Nolan, on the other hand…I can’t expect him to be okay with me getting bigger and then having a newborn around. He is so handsome, and it’s not right for me to get close to him when so many normal women would be a far better choice. I have my guys who love my changing body, and that’s more than any girl could ask for.

I break our kiss and drop my head against his chest.

“What’s wrong?” He whispers next to my ear.

“We can’t do this.” I say into the fabric of his shirt.

He rests his hands on my shoulders and pulls me away from him so he can look at me. “Why not?”

I can feel tears forming, but I try to fight them back as best I can, and then I look up at him.

“You can be with any girl. I’m not right for you.” I tell him.

His forehead wrinkles slightly, like he doesn’t understand why I’m saying this, but he will. He’ll understand when he meets someone new.
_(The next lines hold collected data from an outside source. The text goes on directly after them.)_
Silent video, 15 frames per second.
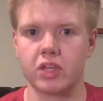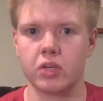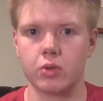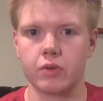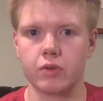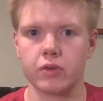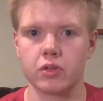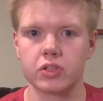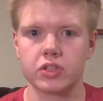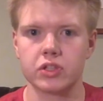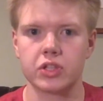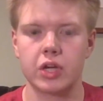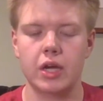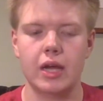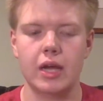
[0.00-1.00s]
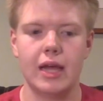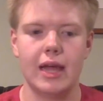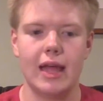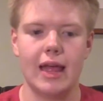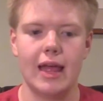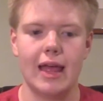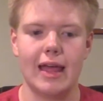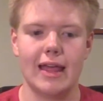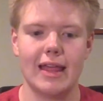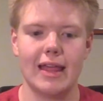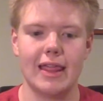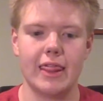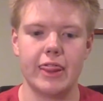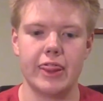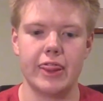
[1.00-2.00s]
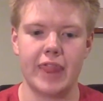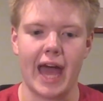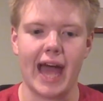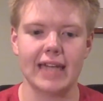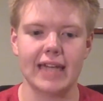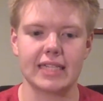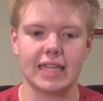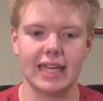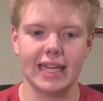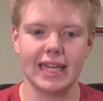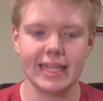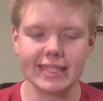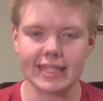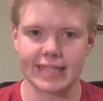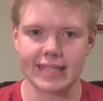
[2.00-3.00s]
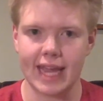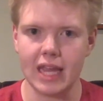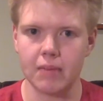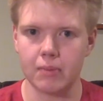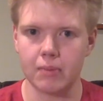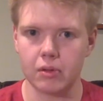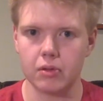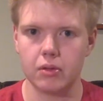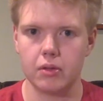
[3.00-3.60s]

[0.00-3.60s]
universe, that is attainable.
“Why are you not right for me? I know we have a lot to learn about each other, but I’ve never felt anything like this before. There’s never been someone pulling me toward them so strongly than with you.” He sounds so sincere, but he can’t mean that.

“Look at me Nolan. I’m not exactly a sexy college student right now. Some days I’m too tired to do more than pull my hair back in a bun and go out without make-up. You deserve better than that.” I’m the one that backs away. “Sleep tight.”

With that, I turn and walk as fast as I can out of the room. I need space to clear my head. Or a distraction or two.